[REQUIRED ACTION] Please retype the entries that follow exactly as they are, leaving the images behind.

** DATA PROVIDED follows **

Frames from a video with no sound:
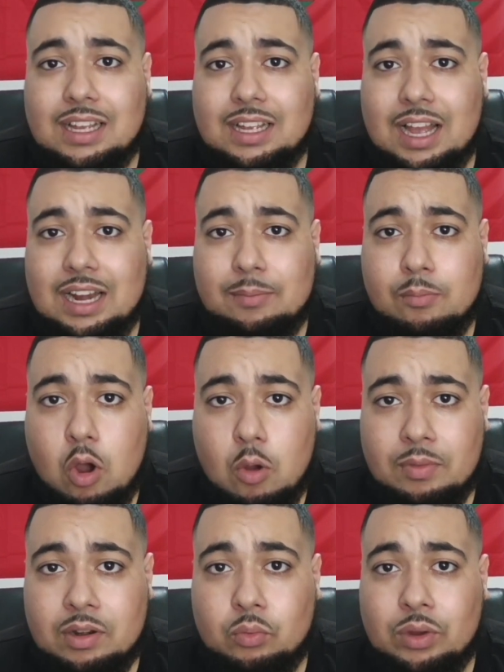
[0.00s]
At the
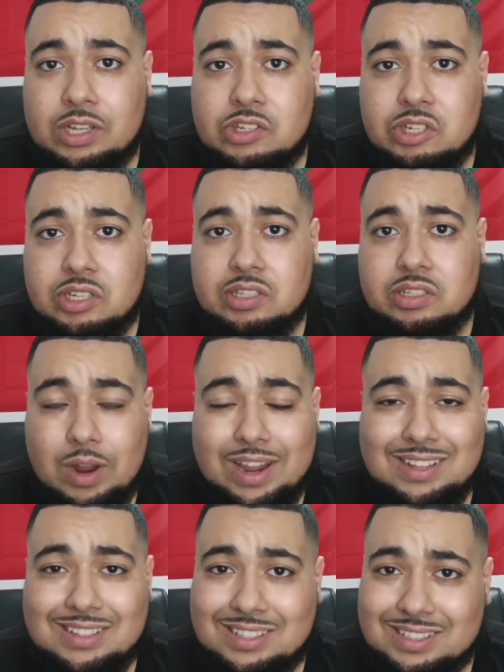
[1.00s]
moment, we're just
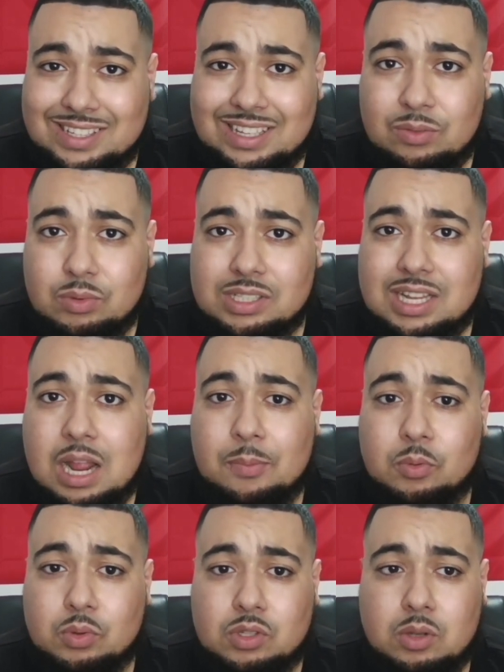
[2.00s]
waiting to see what's going to
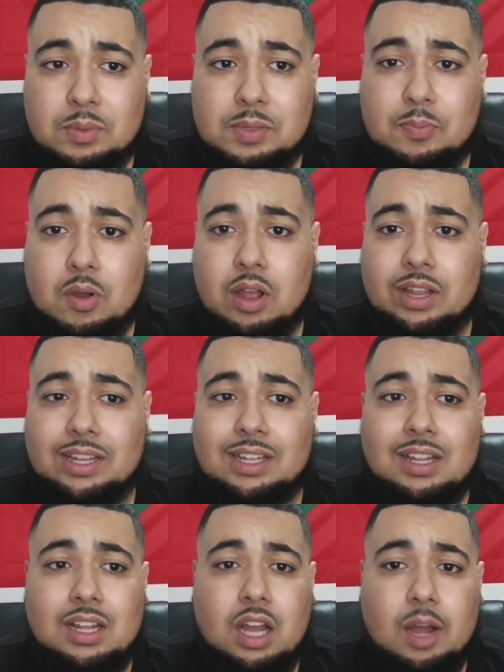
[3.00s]
happen with Thomas Partey.
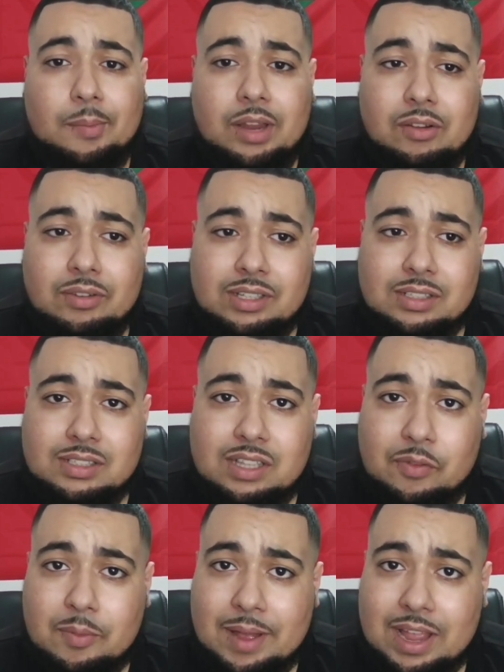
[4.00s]
I'm hearing
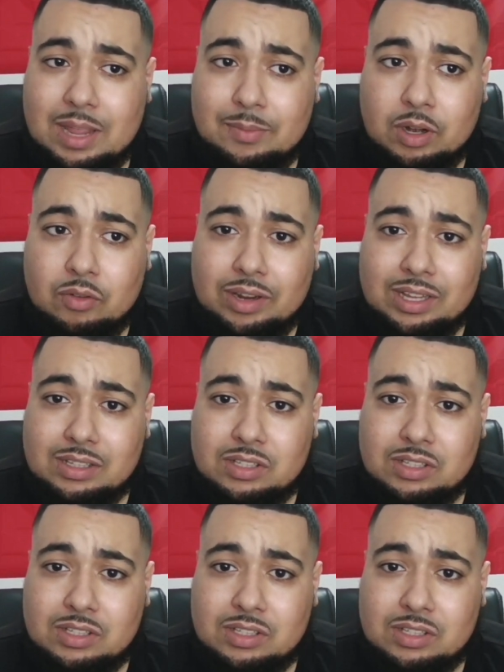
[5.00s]
stuff about him agreeing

** End of DATA PROVIDED **

[YOUR RESPONSE]
Frames from a video with no sound:
[0.00s]
At the
[1.00s]
moment, we're just
[2.00s]
waiting to see what's going to
[3.00s]
happen with Thomas Partey.
[4.00s]
I'm hearing
[5.00s]
stuff about him agreeing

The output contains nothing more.